### Data listing
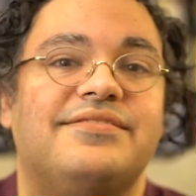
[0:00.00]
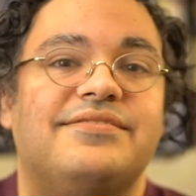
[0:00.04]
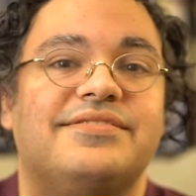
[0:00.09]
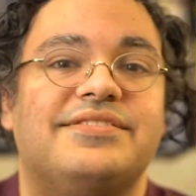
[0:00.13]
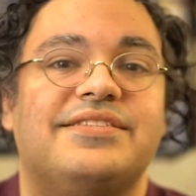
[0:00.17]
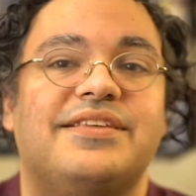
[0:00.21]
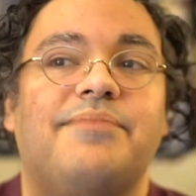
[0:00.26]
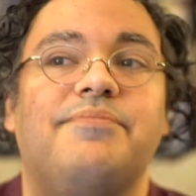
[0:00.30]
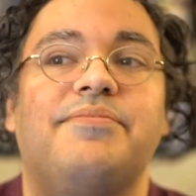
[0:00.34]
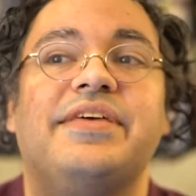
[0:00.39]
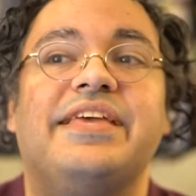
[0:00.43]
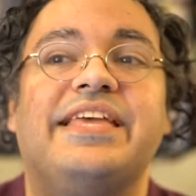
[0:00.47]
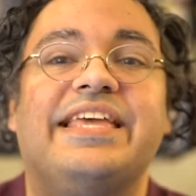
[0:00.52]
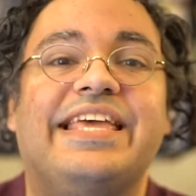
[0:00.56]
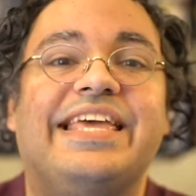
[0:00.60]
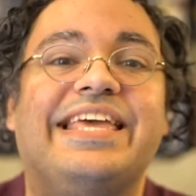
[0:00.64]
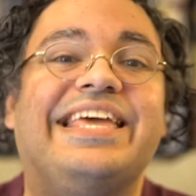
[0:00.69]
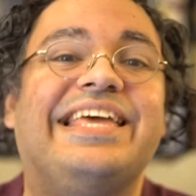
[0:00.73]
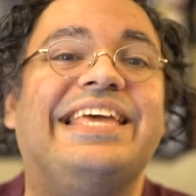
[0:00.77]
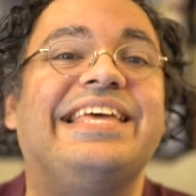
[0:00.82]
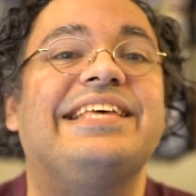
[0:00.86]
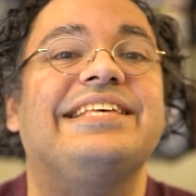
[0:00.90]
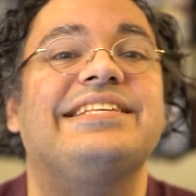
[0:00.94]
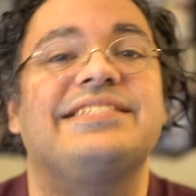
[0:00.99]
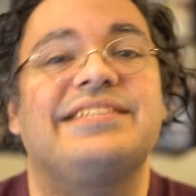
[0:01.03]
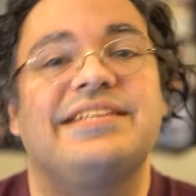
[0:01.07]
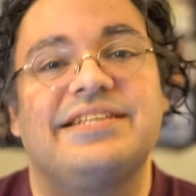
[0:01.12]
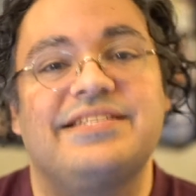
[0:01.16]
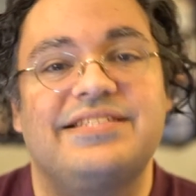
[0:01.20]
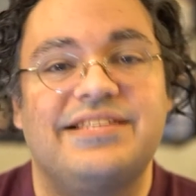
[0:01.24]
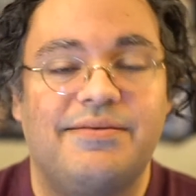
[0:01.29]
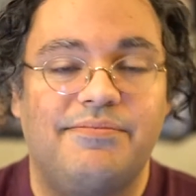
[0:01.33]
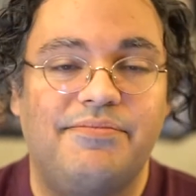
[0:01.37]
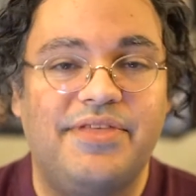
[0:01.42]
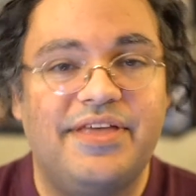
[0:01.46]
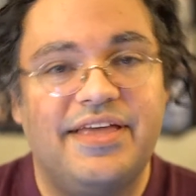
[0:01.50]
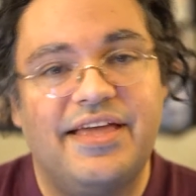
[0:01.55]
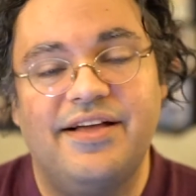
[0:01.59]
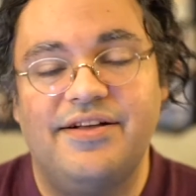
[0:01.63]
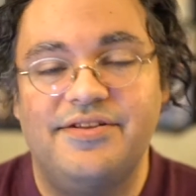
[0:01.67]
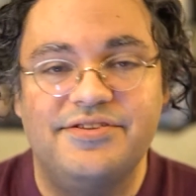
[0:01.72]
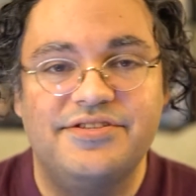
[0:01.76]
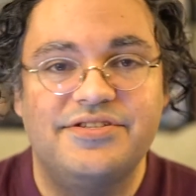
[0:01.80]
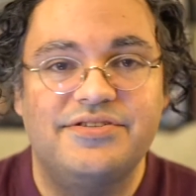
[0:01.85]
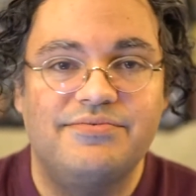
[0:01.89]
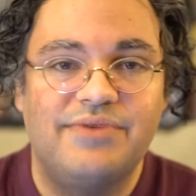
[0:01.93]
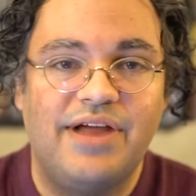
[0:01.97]
something is something
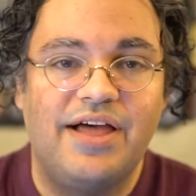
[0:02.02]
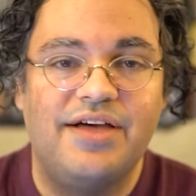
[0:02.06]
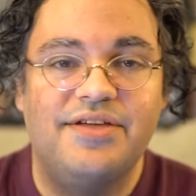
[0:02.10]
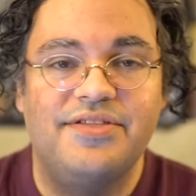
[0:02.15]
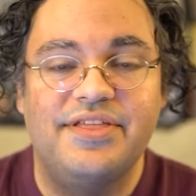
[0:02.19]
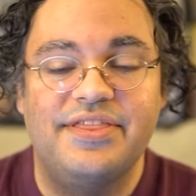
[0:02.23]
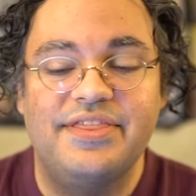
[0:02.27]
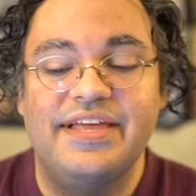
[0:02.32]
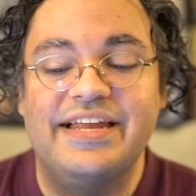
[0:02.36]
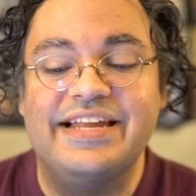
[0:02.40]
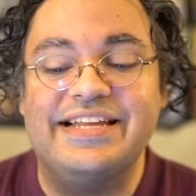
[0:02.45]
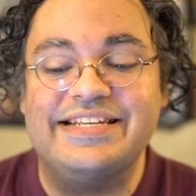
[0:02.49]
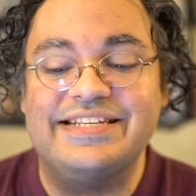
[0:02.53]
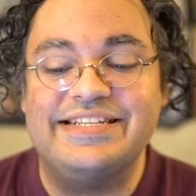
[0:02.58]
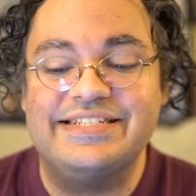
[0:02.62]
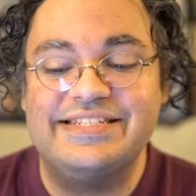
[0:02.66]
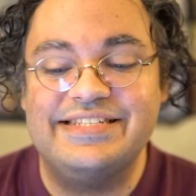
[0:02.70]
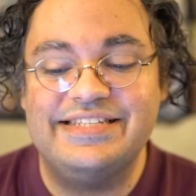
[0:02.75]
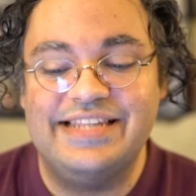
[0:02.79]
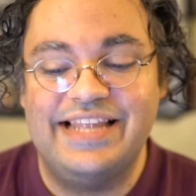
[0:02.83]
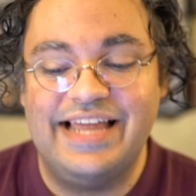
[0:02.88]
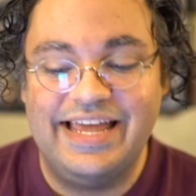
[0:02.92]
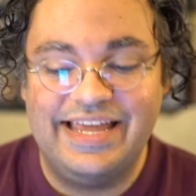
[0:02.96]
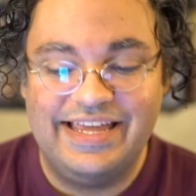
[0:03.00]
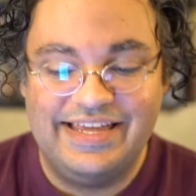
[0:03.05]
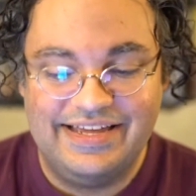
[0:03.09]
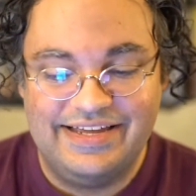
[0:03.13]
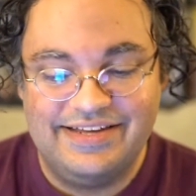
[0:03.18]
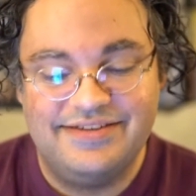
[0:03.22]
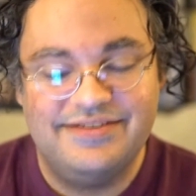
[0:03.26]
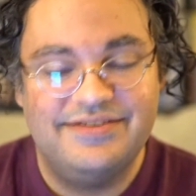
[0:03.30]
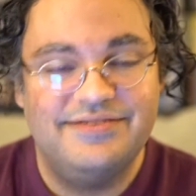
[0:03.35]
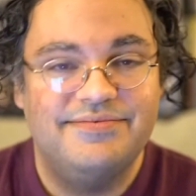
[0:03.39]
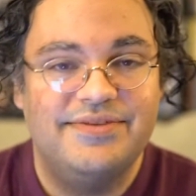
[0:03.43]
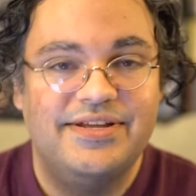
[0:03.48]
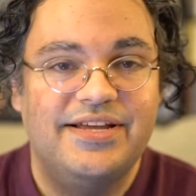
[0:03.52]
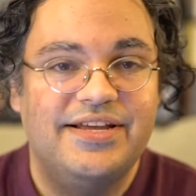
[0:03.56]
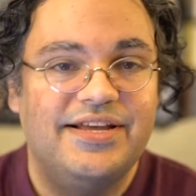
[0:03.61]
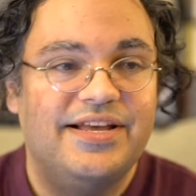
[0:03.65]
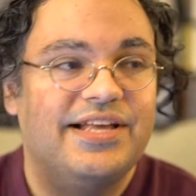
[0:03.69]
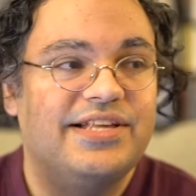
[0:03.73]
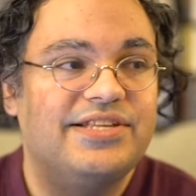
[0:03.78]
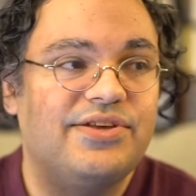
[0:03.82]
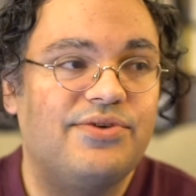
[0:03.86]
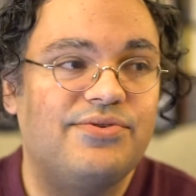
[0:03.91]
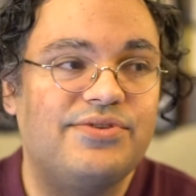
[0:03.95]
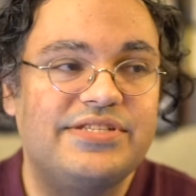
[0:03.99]
else rather than that it is like it.
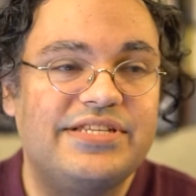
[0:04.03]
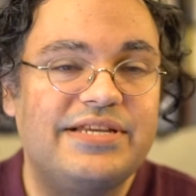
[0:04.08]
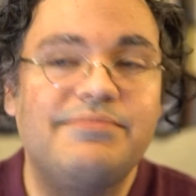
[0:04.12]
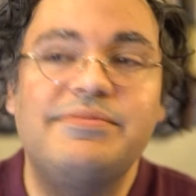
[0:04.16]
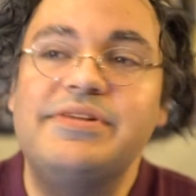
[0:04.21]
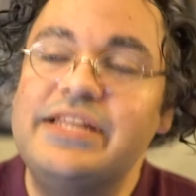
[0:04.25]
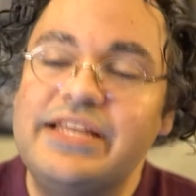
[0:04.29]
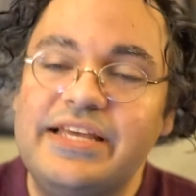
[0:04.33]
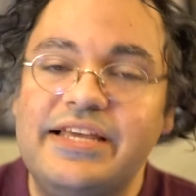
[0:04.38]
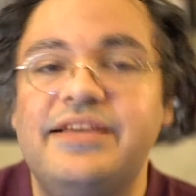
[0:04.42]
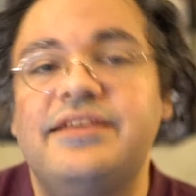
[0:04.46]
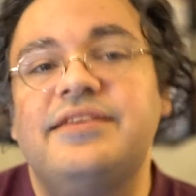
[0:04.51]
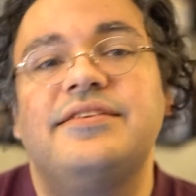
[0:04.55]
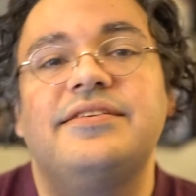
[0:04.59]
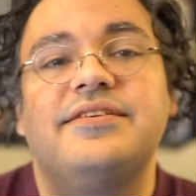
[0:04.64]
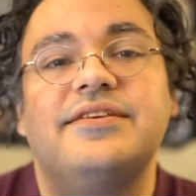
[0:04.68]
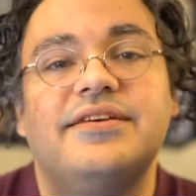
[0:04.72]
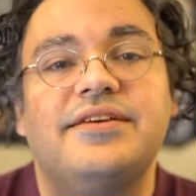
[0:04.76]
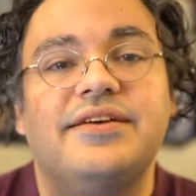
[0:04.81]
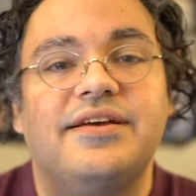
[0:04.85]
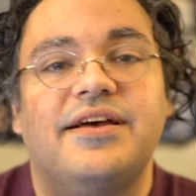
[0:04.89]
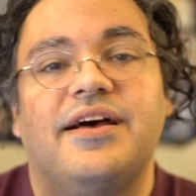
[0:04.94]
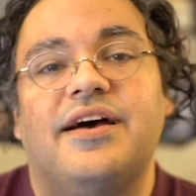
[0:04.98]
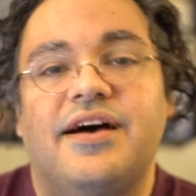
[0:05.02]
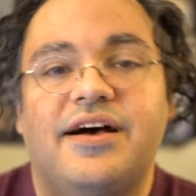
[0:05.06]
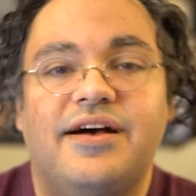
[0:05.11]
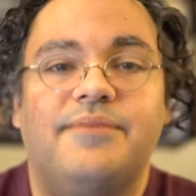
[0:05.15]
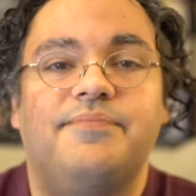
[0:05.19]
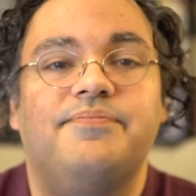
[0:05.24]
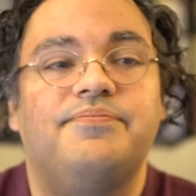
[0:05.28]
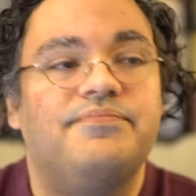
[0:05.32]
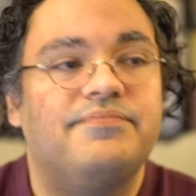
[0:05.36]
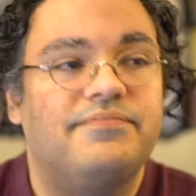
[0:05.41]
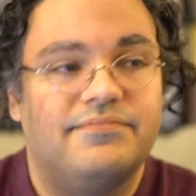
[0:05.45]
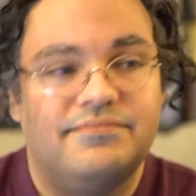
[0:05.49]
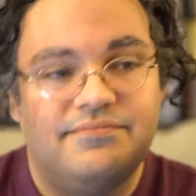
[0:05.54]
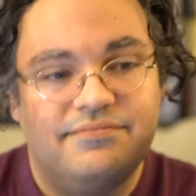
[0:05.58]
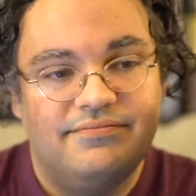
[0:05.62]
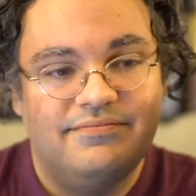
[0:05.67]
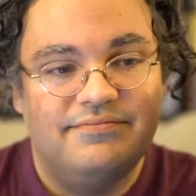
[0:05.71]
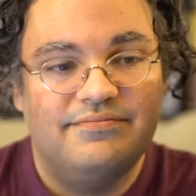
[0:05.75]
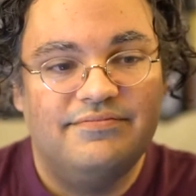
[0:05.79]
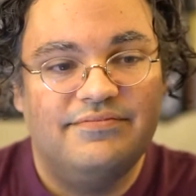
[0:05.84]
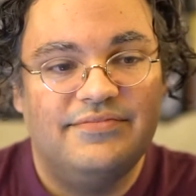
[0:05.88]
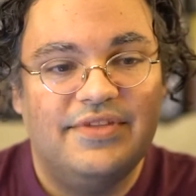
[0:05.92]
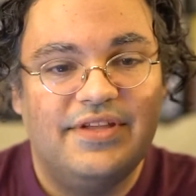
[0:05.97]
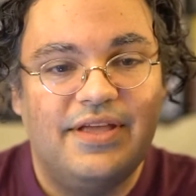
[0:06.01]
So simile,
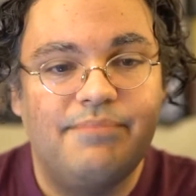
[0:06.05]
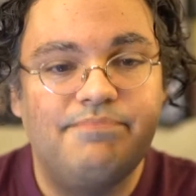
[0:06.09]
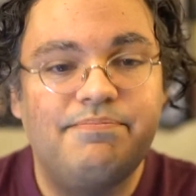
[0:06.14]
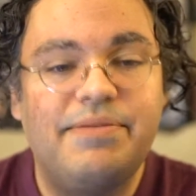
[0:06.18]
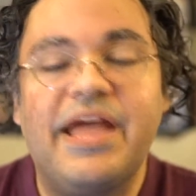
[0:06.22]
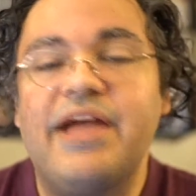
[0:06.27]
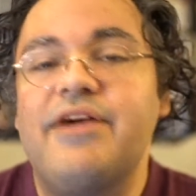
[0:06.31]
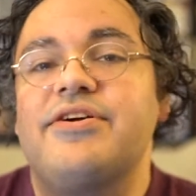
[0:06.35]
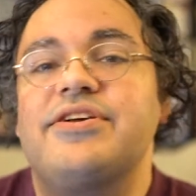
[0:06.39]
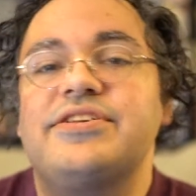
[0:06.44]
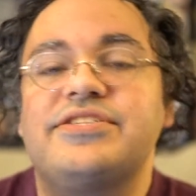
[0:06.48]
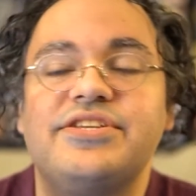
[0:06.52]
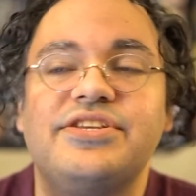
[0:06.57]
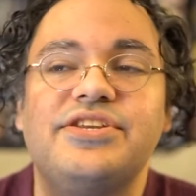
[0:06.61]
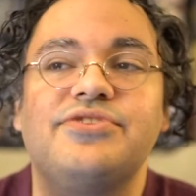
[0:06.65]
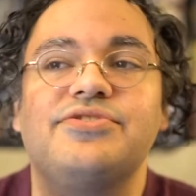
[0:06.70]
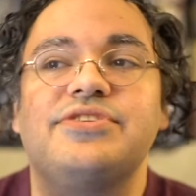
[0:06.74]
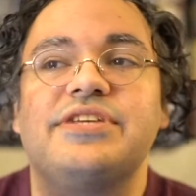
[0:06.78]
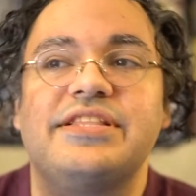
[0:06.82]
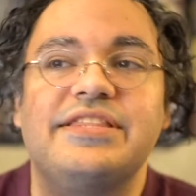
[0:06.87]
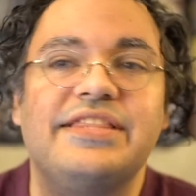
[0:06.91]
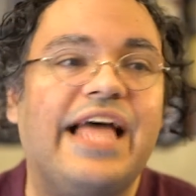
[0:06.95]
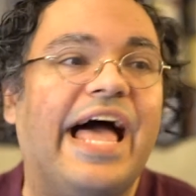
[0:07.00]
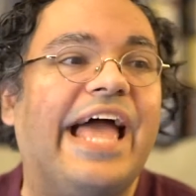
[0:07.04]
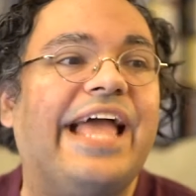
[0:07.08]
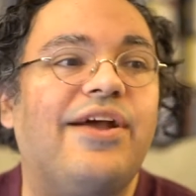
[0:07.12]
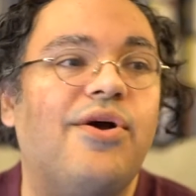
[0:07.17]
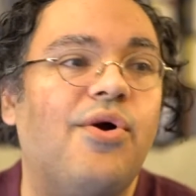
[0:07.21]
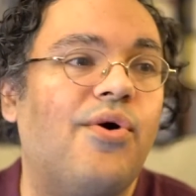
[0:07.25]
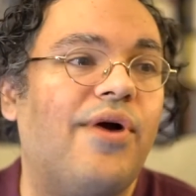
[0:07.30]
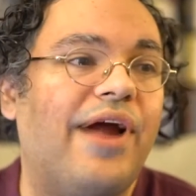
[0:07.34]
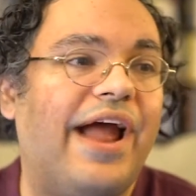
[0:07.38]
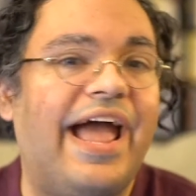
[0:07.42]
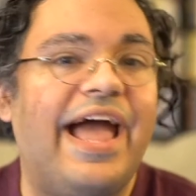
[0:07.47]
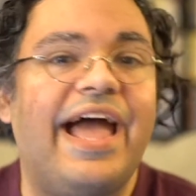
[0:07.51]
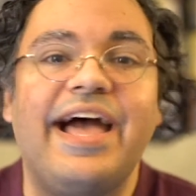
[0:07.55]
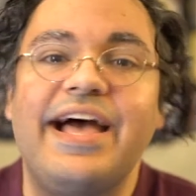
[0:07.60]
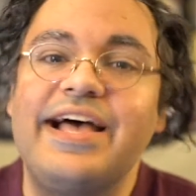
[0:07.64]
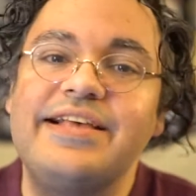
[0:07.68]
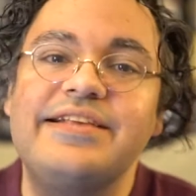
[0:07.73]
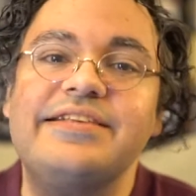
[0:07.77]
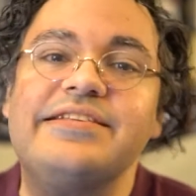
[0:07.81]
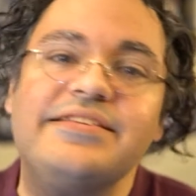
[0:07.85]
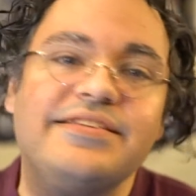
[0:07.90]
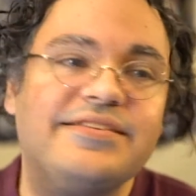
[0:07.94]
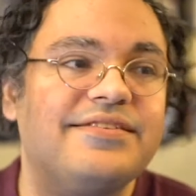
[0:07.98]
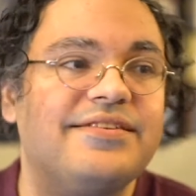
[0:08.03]
comparison using like or
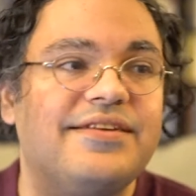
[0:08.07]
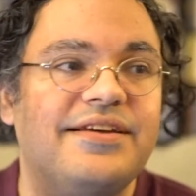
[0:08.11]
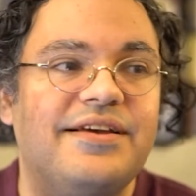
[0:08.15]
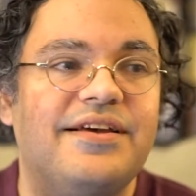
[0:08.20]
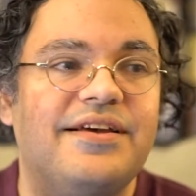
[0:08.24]
as,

### Required work
Copy every record above exactly, leaving out the pictures.

### Reply to the task
[0:00.00]
[0:00.04]
[0:00.09]
[0:00.13]
[0:00.17]
[0:00.21]
[0:00.26]
[0:00.30]
[0:00.34]
[0:00.39]
[0:00.43]
[0:00.47]
[0:00.52]
[0:00.56]
[0:00.60]
[0:00.64]
[0:00.69]
[0:00.73]
[0:00.77]
[0:00.82]
[0:00.86]
[0:00.90]
[0:00.94]
[0:00.99]
[0:01.03]
[0:01.07]
[0:01.12]
[0:01.16]
[0:01.20]
[0:01.24]
[0:01.29]
[0:01.33]
[0:01.37]
[0:01.42]
[0:01.46]
[0:01.50]
[0:01.55]
[0:01.59]
[0:01.63]
[0:01.67]
[0:01.72]
[0:01.76]
[0:01.80]
[0:01.85]
[0:01.89]
[0:01.93]
[0:01.97]
something is something
[0:02.02]
[0:02.06]
[0:02.10]
[0:02.15]
[0:02.19]
[0:02.23]
[0:02.27]
[0:02.32]
[0:02.36]
[0:02.40]
[0:02.45]
[0:02.49]
[0:02.53]
[0:02.58]
[0:02.62]
[0:02.66]
[0:02.70]
[0:02.75]
[0:02.79]
[0:02.83]
[0:02.88]
[0:02.92]
[0:02.96]
[0:03.00]
[0:03.05]
[0:03.09]
[0:03.13]
[0:03.18]
[0:03.22]
[0:03.26]
[0:03.30]
[0:03.35]
[0:03.39]
[0:03.43]
[0:03.48]
[0:03.52]
[0:03.56]
[0:03.61]
[0:03.65]
[0:03.69]
[0:03.73]
[0:03.78]
[0:03.82]
[0:03.86]
[0:03.91]
[0:03.95]
[0:03.99]
else rather than that it is like it.
[0:04.03]
[0:04.08]
[0:04.12]
[0:04.16]
[0:04.21]
[0:04.25]
[0:04.29]
[0:04.33]
[0:04.38]
[0:04.42]
[0:04.46]
[0:04.51]
[0:04.55]
[0:04.59]
[0:04.64]
[0:04.68]
[0:04.72]
[0:04.76]
[0:04.81]
[0:04.85]
[0:04.89]
[0:04.94]
[0:04.98]
[0:05.02]
[0:05.06]
[0:05.11]
[0:05.15]
[0:05.19]
[0:05.24]
[0:05.28]
[0:05.32]
[0:05.36]
[0:05.41]
[0:05.45]
[0:05.49]
[0:05.54]
[0:05.58]
[0:05.62]
[0:05.67]
[0:05.71]
[0:05.75]
[0:05.79]
[0:05.84]
[0:05.88]
[0:05.92]
[0:05.97]
[0:06.01]
So simile,
[0:06.05]
[0:06.09]
[0:06.14]
[0:06.18]
[0:06.22]
[0:06.27]
[0:06.31]
[0:06.35]
[0:06.39]
[0:06.44]
[0:06.48]
[0:06.52]
[0:06.57]
[0:06.61]
[0:06.65]
[0:06.70]
[0:06.74]
[0:06.78]
[0:06.82]
[0:06.87]
[0:06.91]
[0:06.95]
[0:07.00]
[0:07.04]
[0:07.08]
[0:07.12]
[0:07.17]
[0:07.21]
[0:07.25]
[0:07.30]
[0:07.34]
[0:07.38]
[0:07.42]
[0:07.47]
[0:07.51]
[0:07.55]
[0:07.60]
[0:07.64]
[0:07.68]
[0:07.73]
[0:07.77]
[0:07.81]
[0:07.85]
[0:07.90]
[0:07.94]
[0:07.98]
[0:08.03]
comparison using like or
[0:08.07]
[0:08.11]
[0:08.15]
[0:08.20]
[0:08.24]
as,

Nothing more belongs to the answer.